Any company that builds software eventually has to decide when it makes sense to stop supporting certain versions. This isn’t unique to Windows — Apple, Linux distros, and Android all contain their own methods of dealing with support, typically by only offering it for a limited time. But that’s not really what Microsoft is doing here. Windows 7 is still supposed to be receiving security patches through 2020, while Windows 8.1 is still in mainstream support through January 9, 2018:

ExtendedSupport

What Microsoft is doing here is cutting off Windows 7 security support almost three years early (if you own a new CPU) and killing Windows 8.1 security updates nearly six years earlier than it ever has before for prior versions of the OS. It’s a ridiculous, consumer-hostile move with no justifiable reason beyond “Microsoft doesn’t want to support older operating systems through their previously stated support lifetimes, so screw you.” Even Skylake support is questionable — some OEMs got their Skylake systems supported, but many others didn’t. It’s not clear how whitebox or home-built systems are treated either — if you have a Skylake rig, please let us know if you can continue downloading updates for it.

Are there workarounds?

Probably, but none of them are what you’d call convenient. You might be able to create a Windows 7 or Windows 8.1 installation image with the latest security and feature updates. You still won’t be able to update, but at least you’ll have all of the updated software and security fixes current to the day you install the operating system. Alternately, if you have a second system that’s built on a similar CPU or platform, you may be able to install your HDD or SSD into that rig, boot the OS up, and then patch it. The disadvantage to this is that you’ll be stuck moving your OS drive into another computer on a regular basis.

There’s a third possibility: Enterprising users may wind up distributing home-rolled “service packs” with cracked installers to update a system.

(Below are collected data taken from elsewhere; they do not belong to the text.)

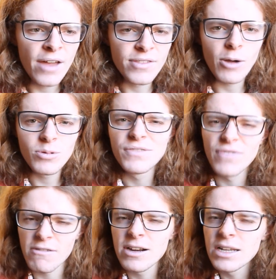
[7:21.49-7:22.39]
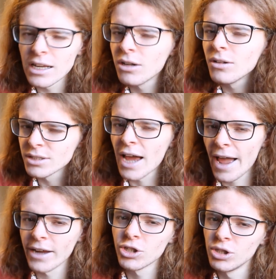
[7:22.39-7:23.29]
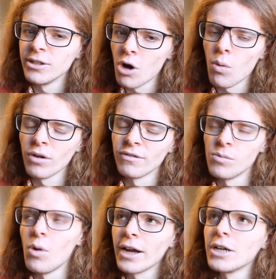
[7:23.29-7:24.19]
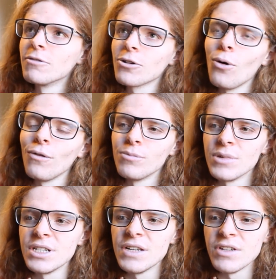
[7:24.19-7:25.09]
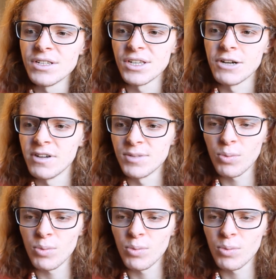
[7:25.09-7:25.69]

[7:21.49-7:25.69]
there was very little to actually go on from what I can recall from the TV series,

This might seem as if it fixes the problem altogether, and the Windows user community has certainly rallied before to create alternate OS versions or unofficial service packs. The problem is, there are always cases where Microsoft doesn’t give you a patch because your system, specifically, doesn’t need it. Installing OS updates that your system doesn’t need can be as problematic as installing those it does. Cracked, unofficial service packs are also a lovely way to infect machines with malware.

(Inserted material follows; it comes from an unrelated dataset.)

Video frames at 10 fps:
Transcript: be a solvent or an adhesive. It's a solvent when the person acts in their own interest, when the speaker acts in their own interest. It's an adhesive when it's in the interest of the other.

Back in the days of Windows XP, Microsoft had a simple solution to the problem of pirated / unregistered versions of the operating system. It would refuse to allow you to download various goodies or applications, but made the core security components of Windows available to everyone, even if you weren’t running a registered version of the operating system. Microsoft’s reasoned, correctly, that it was more important to push security updates out to users than it was to punish people who had stolen the OS. Unauthorized computers can still be part of a botnet or security breach, after all.

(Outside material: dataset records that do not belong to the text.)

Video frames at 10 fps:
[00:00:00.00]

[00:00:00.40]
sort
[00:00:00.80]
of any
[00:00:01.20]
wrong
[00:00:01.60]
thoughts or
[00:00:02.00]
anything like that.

The company seems to have reversed that calculus, and it’s not hard to see why. Back in the Windows XP days, most people still bought new computers every 3-5 years. Today, manufacturers talk about 7-10 year product cycles — meaning that the number of computers running older versions of its operating systems has grown over time, though Windows 10 did push back a bit against that trend during its first year of life. Microsoft has decided that the only way to truly secure the solution is to push everyone towards Windows 10 and damn the consequences. Enthusiasts will find solutions to these problems — but they won’t likely be as robust as MS just acknowledging the need to keep systems as secure as possible, and not to put its own preferences ahead of the practical need of millions of users.

Also, based on these actions, we’re calling “Mainstream support” a lie. Microsoft clearly doesn’t have a “Mainstream support” mode anymore. A company that reserves the right to unilaterally tear up previous agreements that may have influenced how and when you bought your operating system license has no right to declare itself in “support” of anything except its own bottom line.